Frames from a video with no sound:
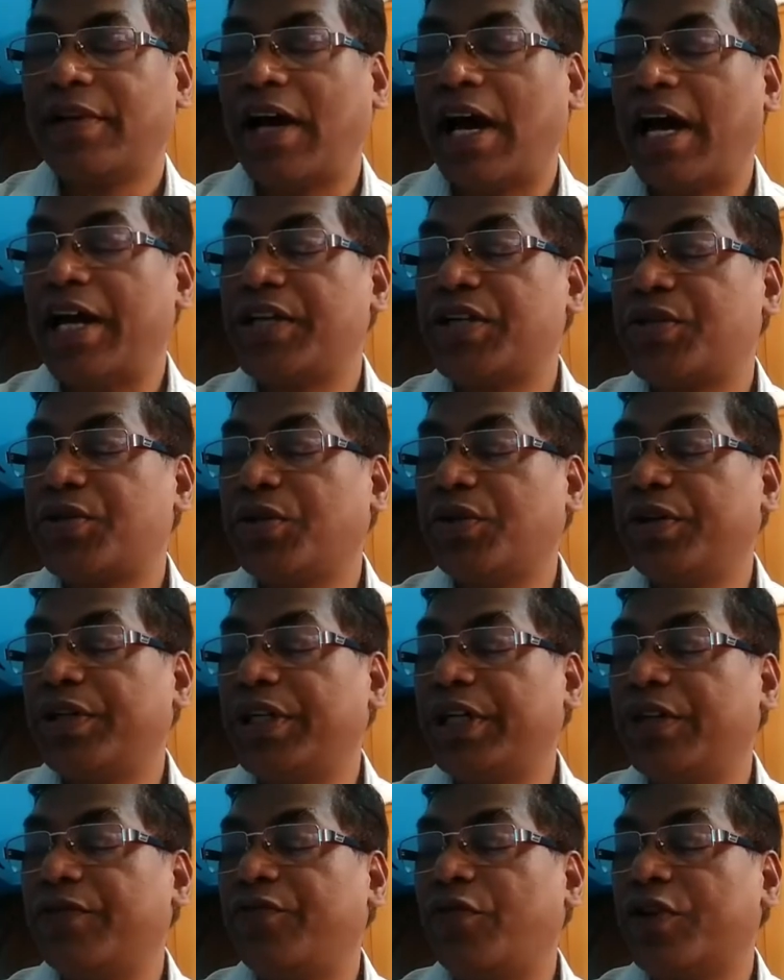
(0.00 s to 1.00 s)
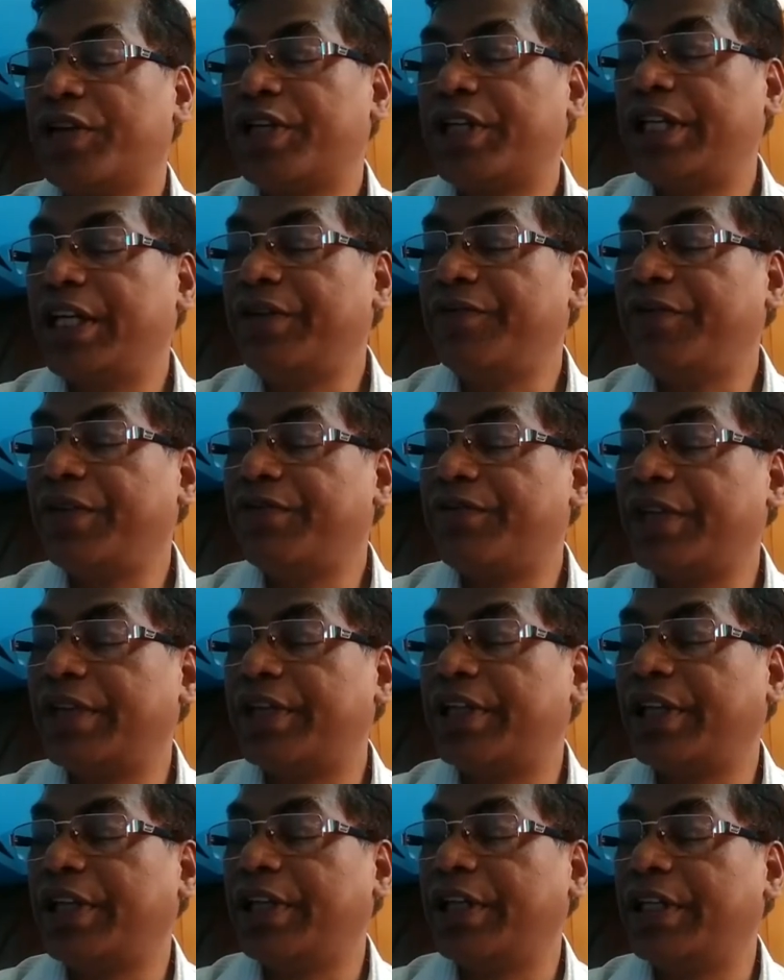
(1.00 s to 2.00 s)
And so in
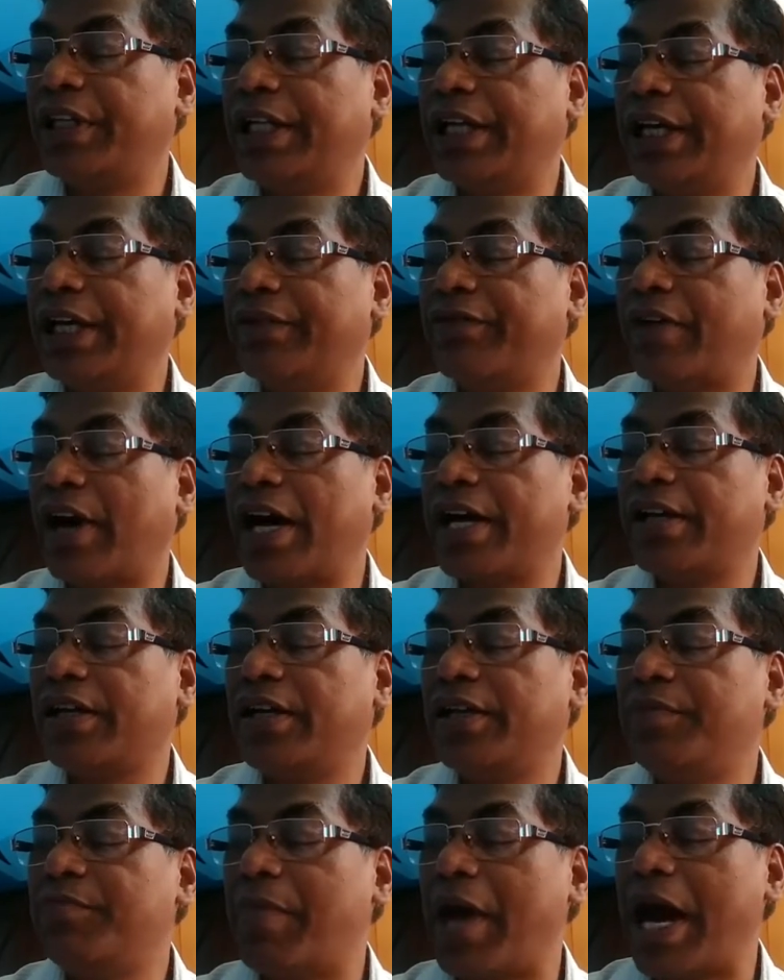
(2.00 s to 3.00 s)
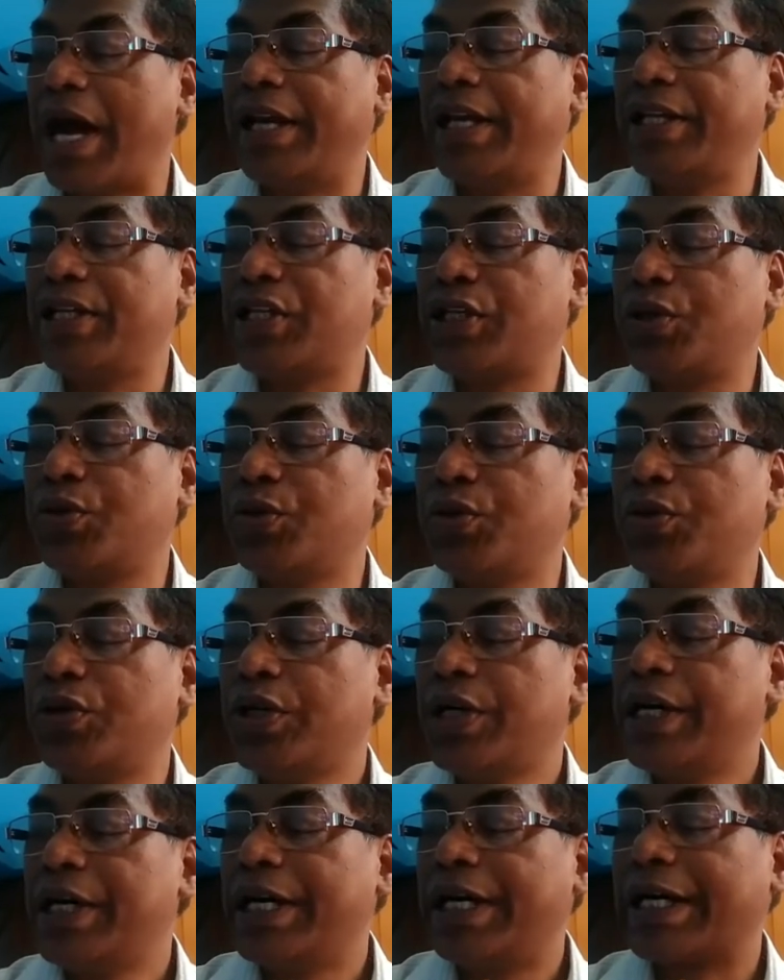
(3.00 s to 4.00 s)
1453, they finally managed to
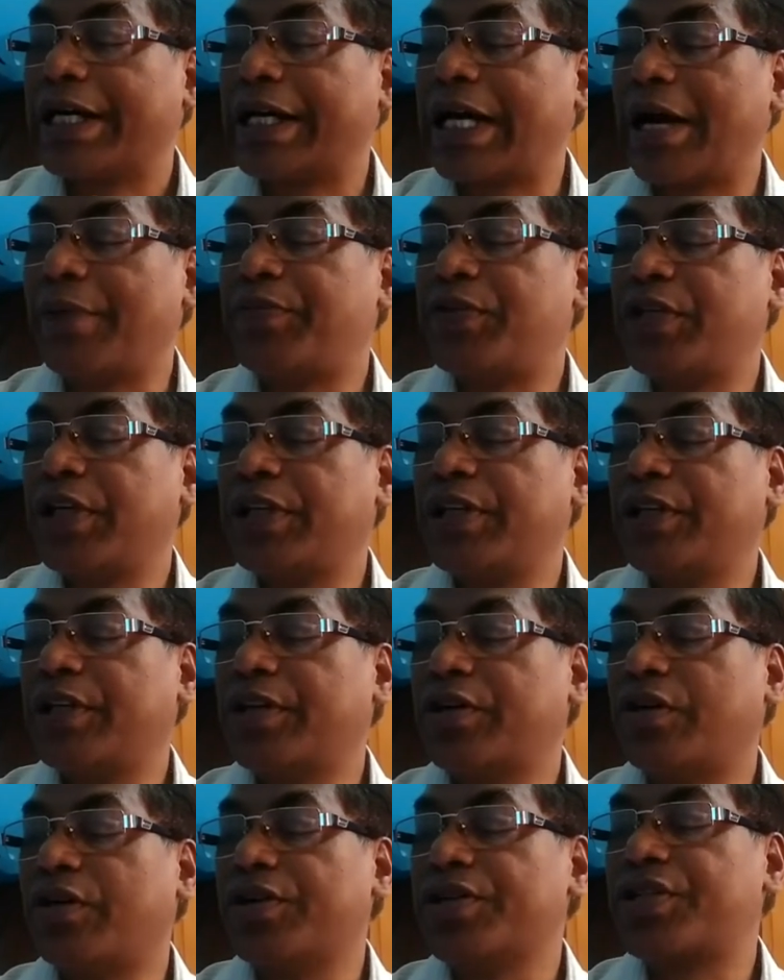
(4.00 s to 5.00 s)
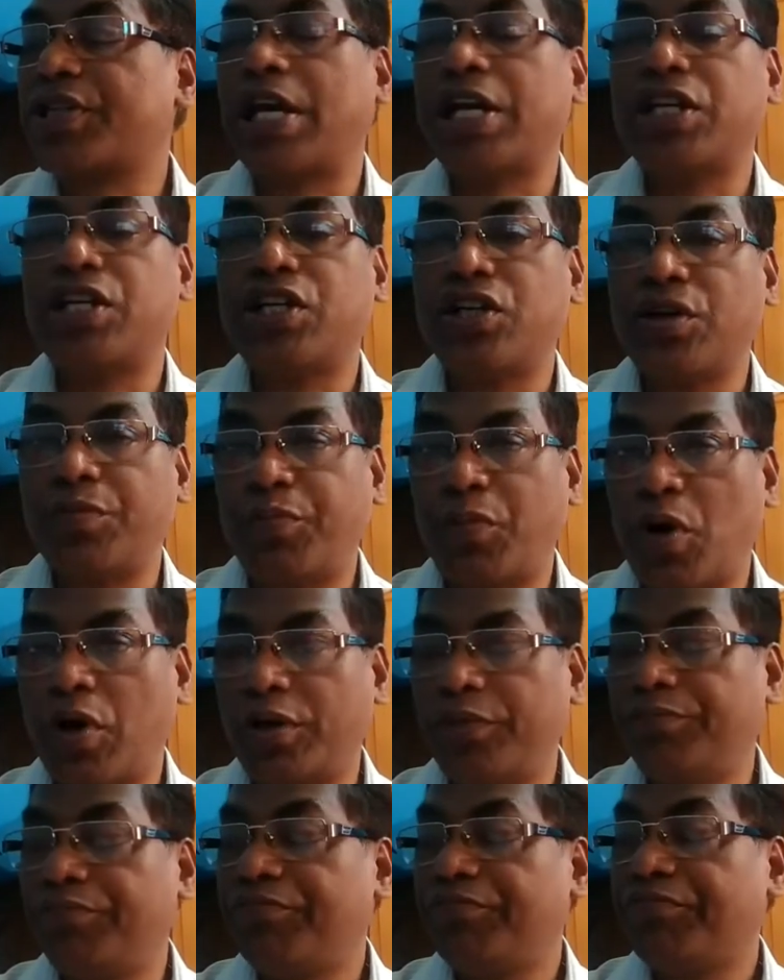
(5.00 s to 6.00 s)
capture the
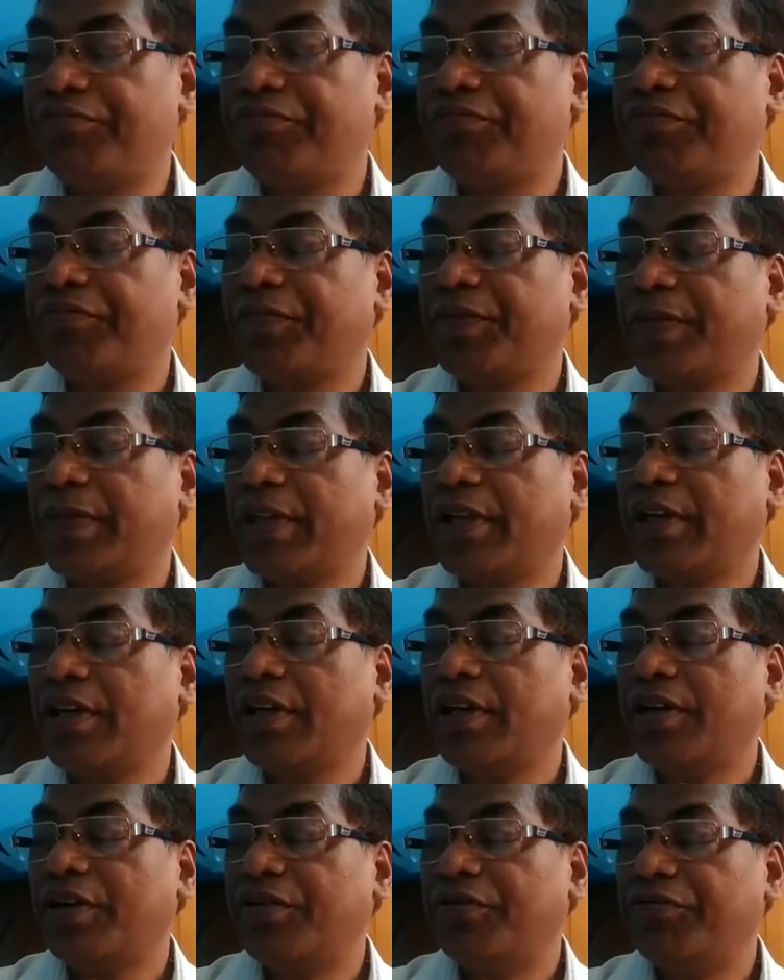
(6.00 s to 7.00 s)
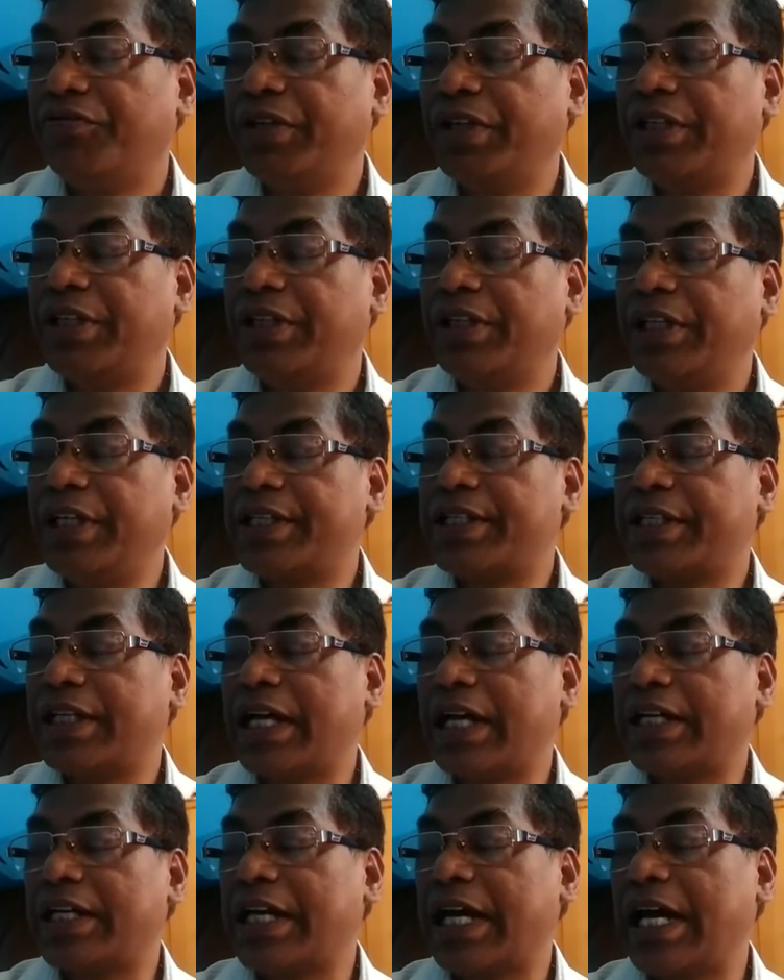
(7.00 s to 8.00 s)
Constantinople. With this
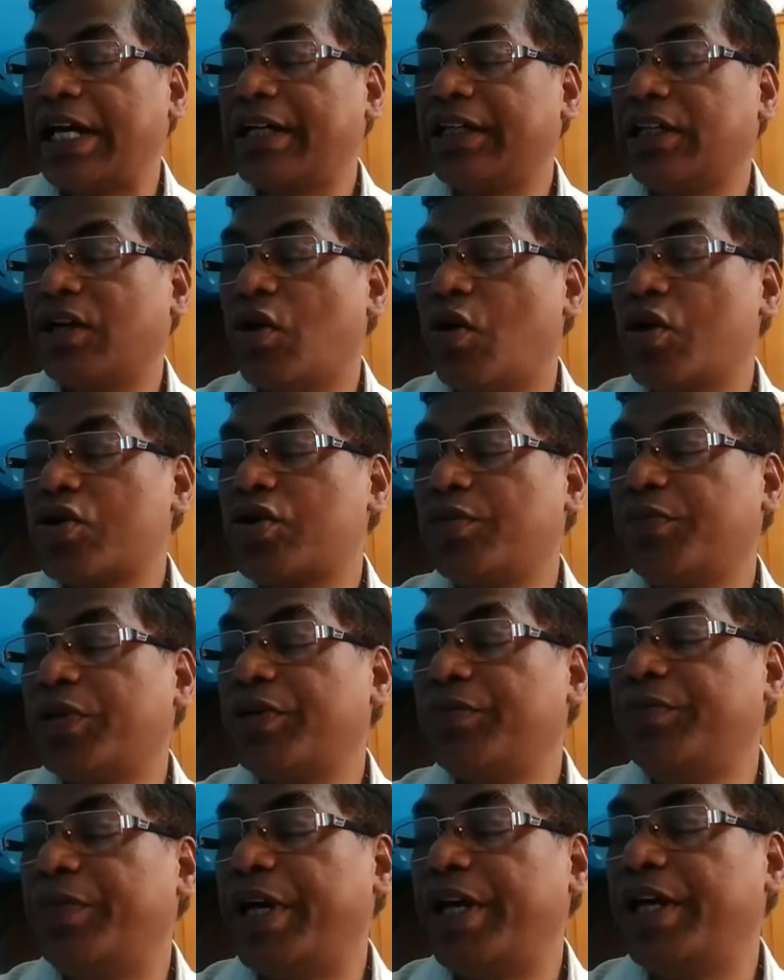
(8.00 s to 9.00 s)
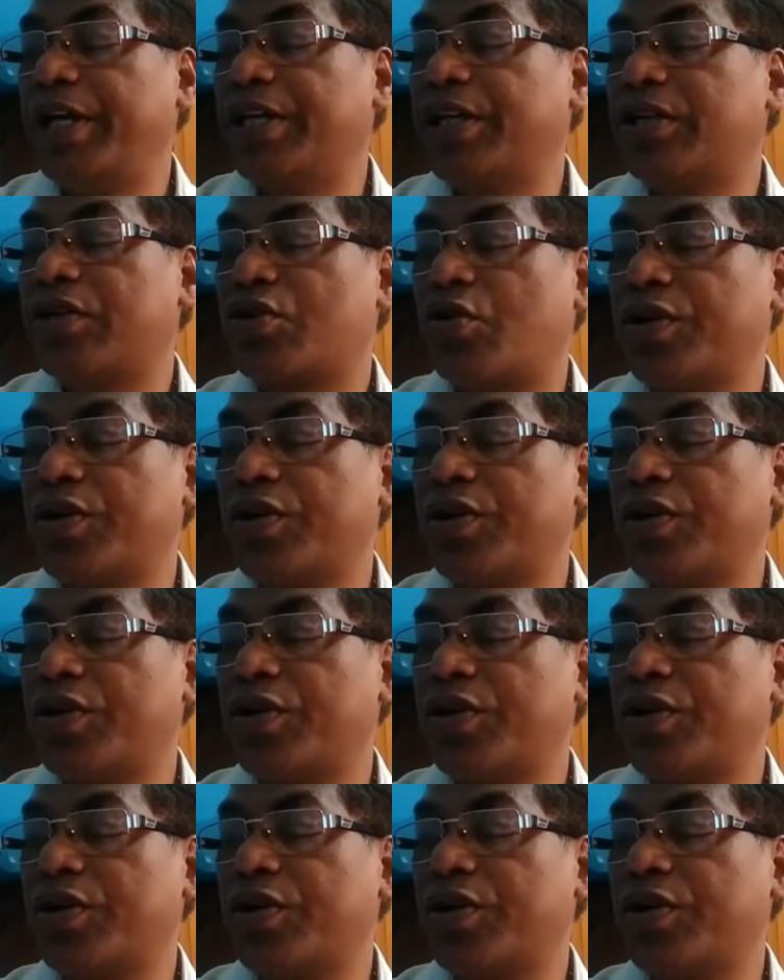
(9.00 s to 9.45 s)
attack, the Ottoman made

What you should do: For the material above, give every line again exactly and leave out the pictures.

Result:
Frames from a video with no sound:
(0.00 s to 1.00 s)
(1.00 s to 2.00 s)
And so in
(2.00 s to 3.00 s)
(3.00 s to 4.00 s)
1453, they finally managed to
(4.00 s to 5.00 s)
(5.00 s to 6.00 s)
capture the
(6.00 s to 7.00 s)
(7.00 s to 8.00 s)
Constantinople. With this
(8.00 s to 9.00 s)
(9.00 s to 9.45 s)
attack, the Ottoman made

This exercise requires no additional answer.